Марта тут же засуетилась и усадила её обратно, присев рядом. Преодолев несколько минут неловкой тишины, они всё же смогли вернуть прежнее благодушное расположение духа и возобновить беседу, и в ней словно стало даже больше тепла.

А после завтрака атмосфера резко изменилась на деловую, когда Мстислав после недолгих колебаний достал коробку и поставил её на скамью со словами:

— Раз ты хочешь участвовать в расследовании, то помоги разобраться, что общего у жертв, потому что за всё это время никто из нас не смог их связать, не считая того, что они все туристы.

Мирослава не сумела сдержать эмоции и захлопала в ладоши от радости. Она тут же забыла о дискомфорте в горле и усталости.

— Ты официально сдался!

Вяземский смерил её взглядом и усмехнулся, кивая.

— В следующий раз, преследуя нас, ты можешь не просто заболеть, поэтому я лучше обойдусь малой кровью.

— Верное решение, — важно кивнула она, а затем похвасталась Марте. — Меня приняли в команду!

Та засмеялась и нарочито неодобрительно покачала головой, уже переодевшись в чистое платье и нацепив корзинку на локоть.

— Я пойду к соседке, а вы оставайтесь тут и разбирайтесь в своём страшном деле.

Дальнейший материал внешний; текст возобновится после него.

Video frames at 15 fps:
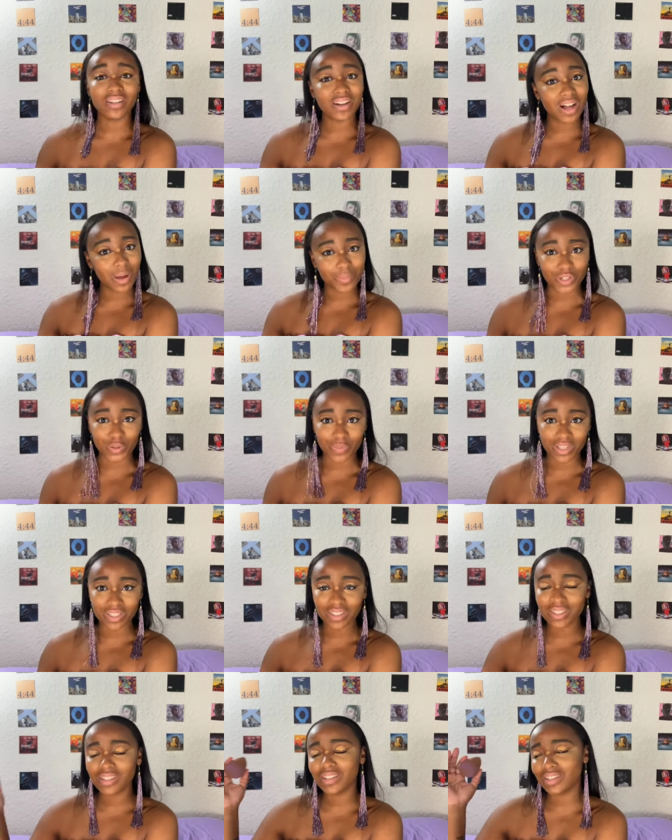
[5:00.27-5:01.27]

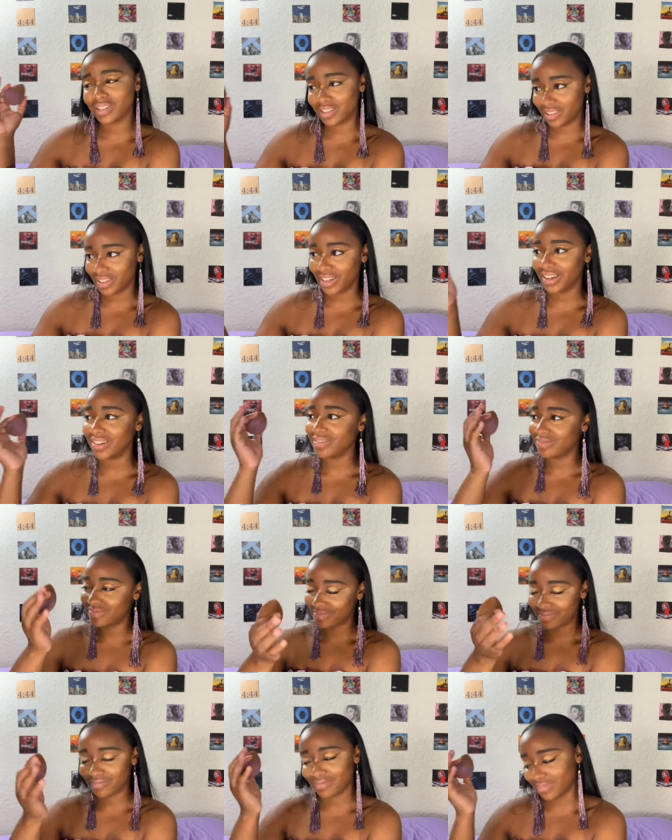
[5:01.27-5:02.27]
accomplishments. So yeah,
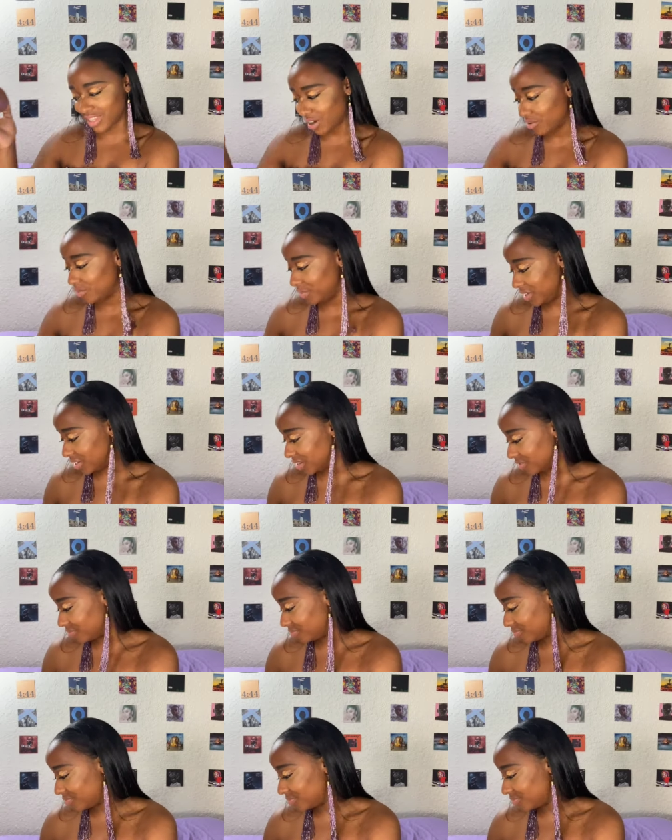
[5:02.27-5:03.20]
that would be it.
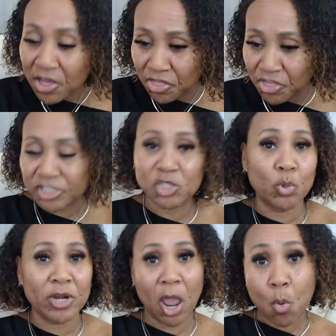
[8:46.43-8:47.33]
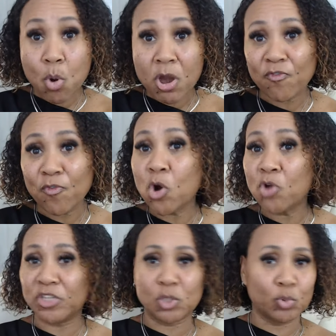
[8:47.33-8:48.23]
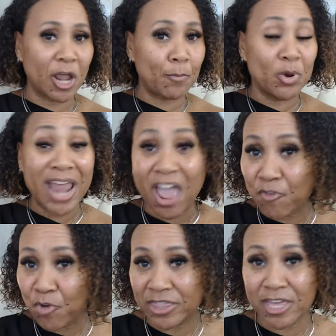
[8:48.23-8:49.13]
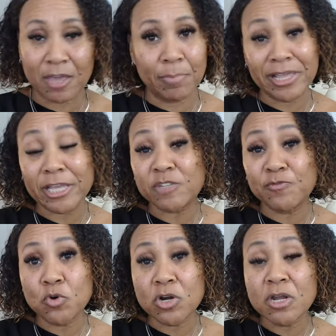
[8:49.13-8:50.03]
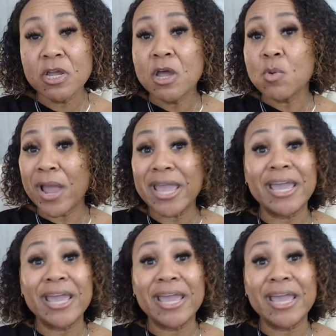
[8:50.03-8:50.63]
This is what I work for. This is what I put everything in place for, right?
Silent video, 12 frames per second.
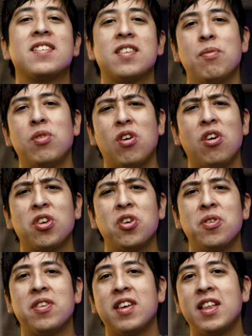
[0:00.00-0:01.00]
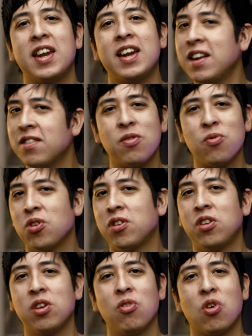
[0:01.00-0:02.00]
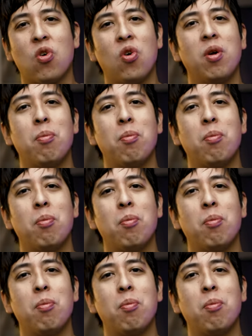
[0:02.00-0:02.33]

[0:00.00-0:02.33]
Some would argue and say that it isn't worth it to record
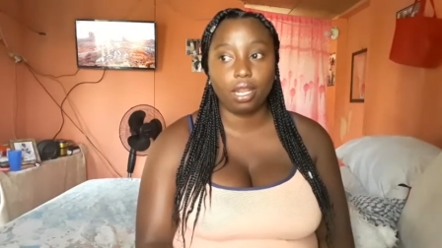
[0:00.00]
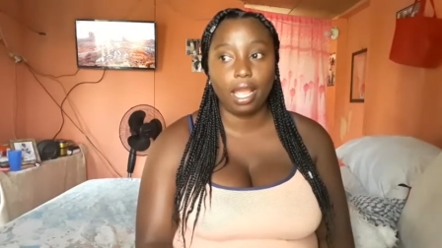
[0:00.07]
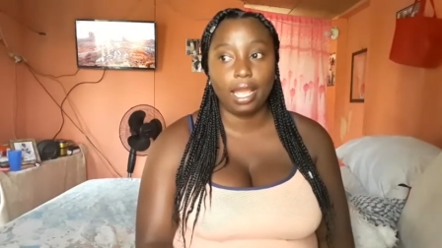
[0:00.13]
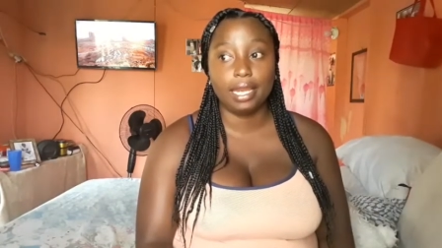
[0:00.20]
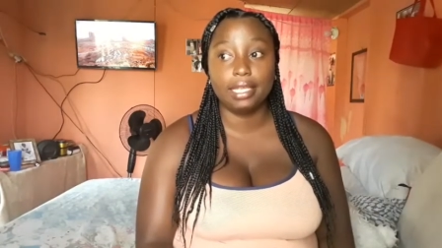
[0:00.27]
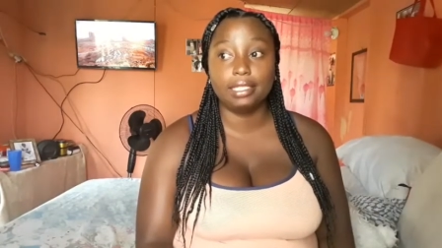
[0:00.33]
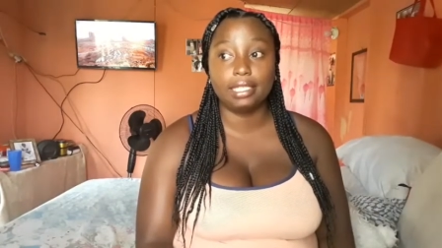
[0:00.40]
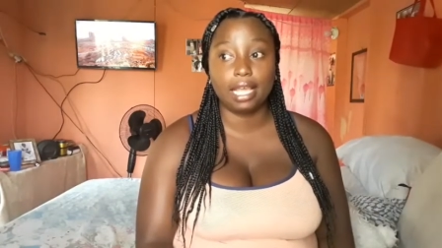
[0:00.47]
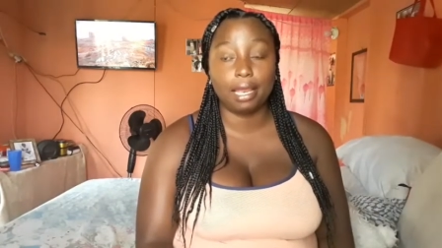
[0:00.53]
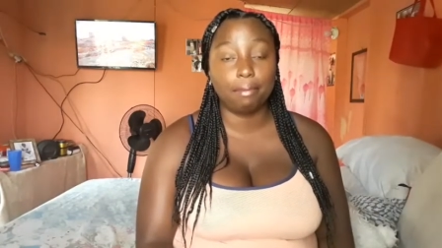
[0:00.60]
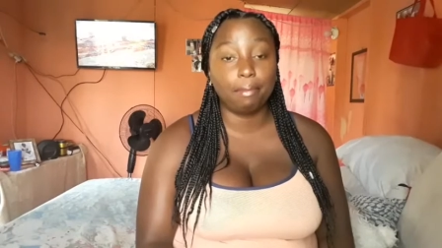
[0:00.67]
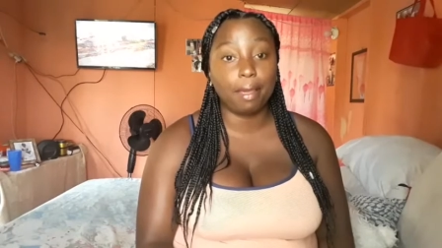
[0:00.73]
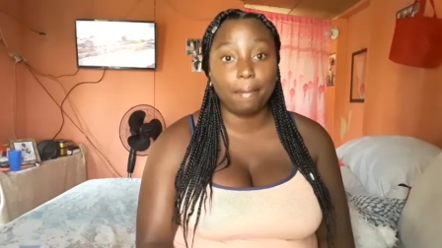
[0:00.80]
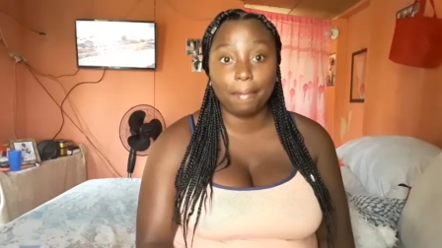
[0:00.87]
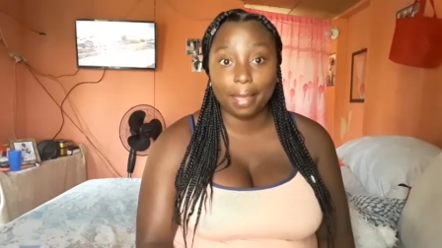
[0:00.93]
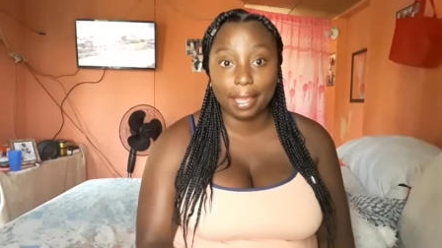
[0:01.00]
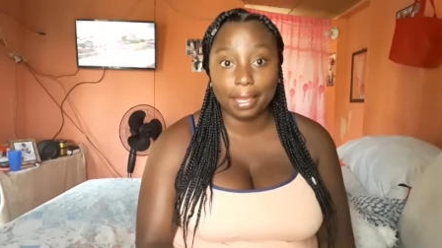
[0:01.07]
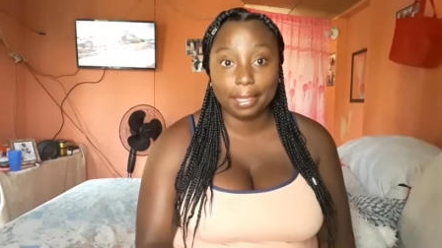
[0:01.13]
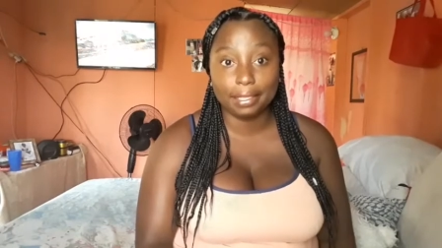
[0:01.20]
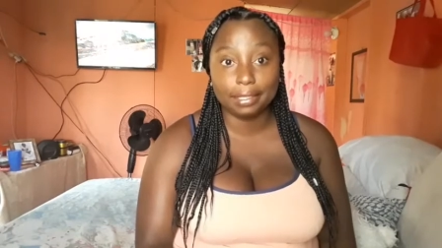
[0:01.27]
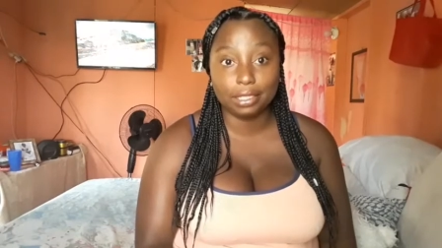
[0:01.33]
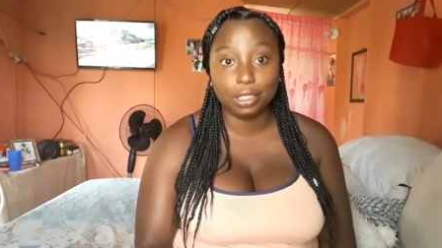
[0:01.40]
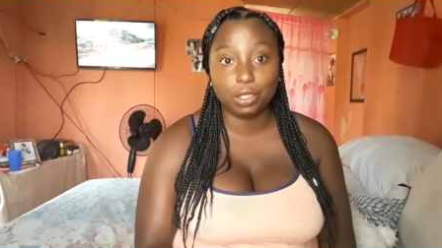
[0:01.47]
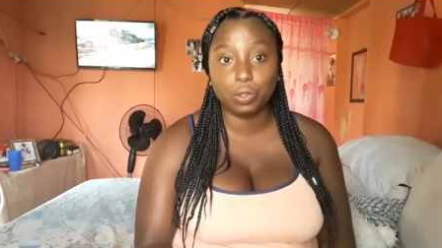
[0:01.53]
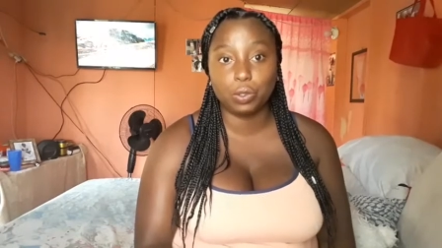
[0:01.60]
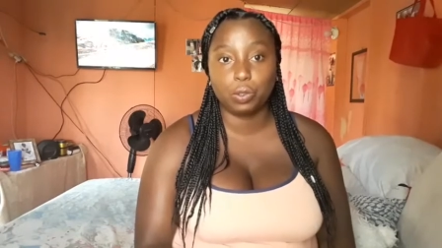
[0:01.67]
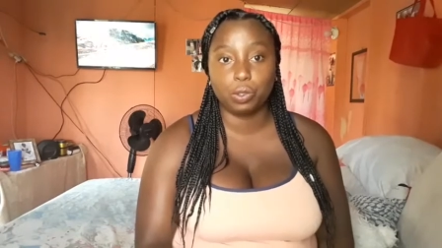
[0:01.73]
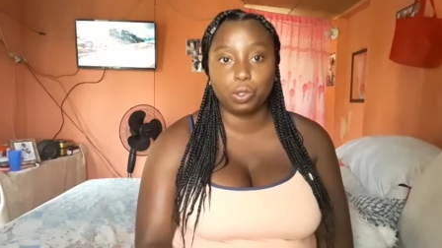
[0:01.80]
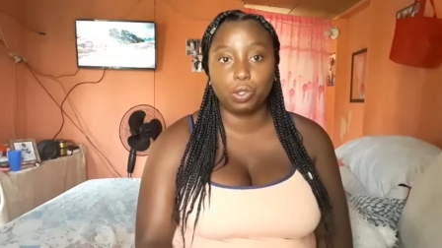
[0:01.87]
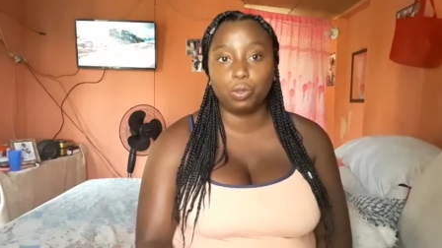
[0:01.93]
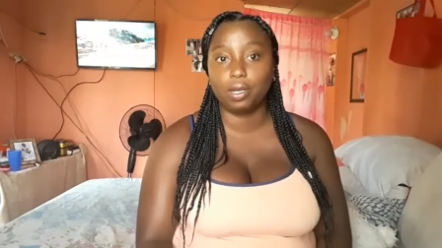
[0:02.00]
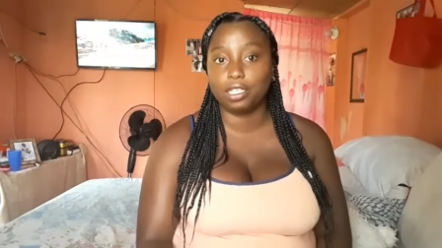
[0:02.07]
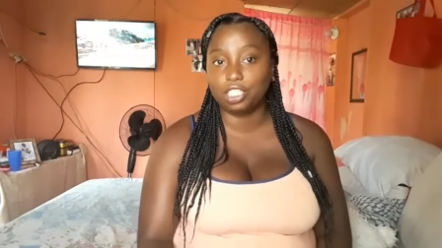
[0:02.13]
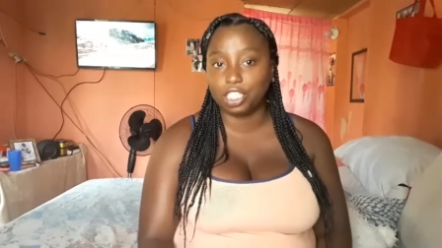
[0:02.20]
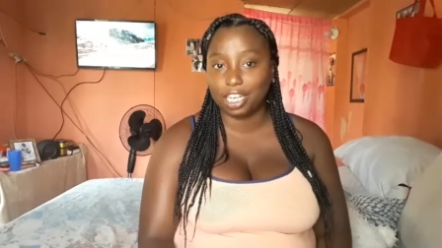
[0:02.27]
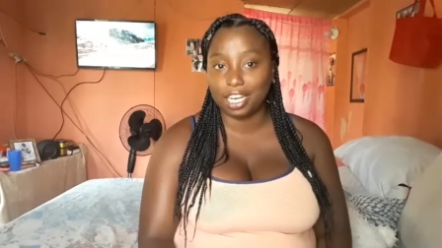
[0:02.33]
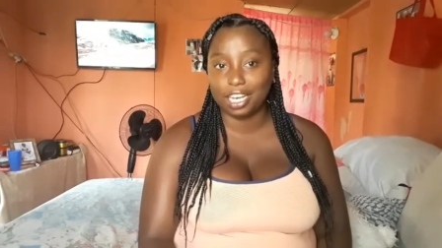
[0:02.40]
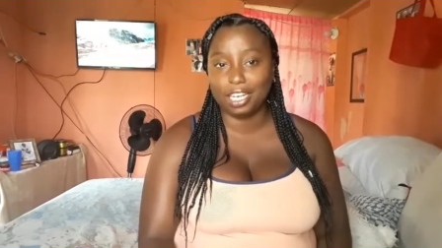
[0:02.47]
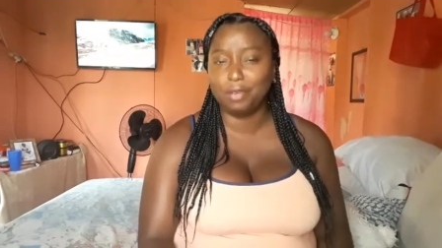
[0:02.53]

I decided my mind to do a channel.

Удачи.

И с необъяснимо широкой и довольной улыбкой ушла, негромко хлопнув дверью. Мирослава почти сразу потянулась к содержимому коробки.

Доставая папки с исписанными листами, лежащие сверху, она ненароком бросила взгляд на Вяземского и замерла. Мстислав не сводил взгляд с прохода, в котором скрылась Марта, и о чём-то старательно размышлял, если судить по сведённым к переносице бровям.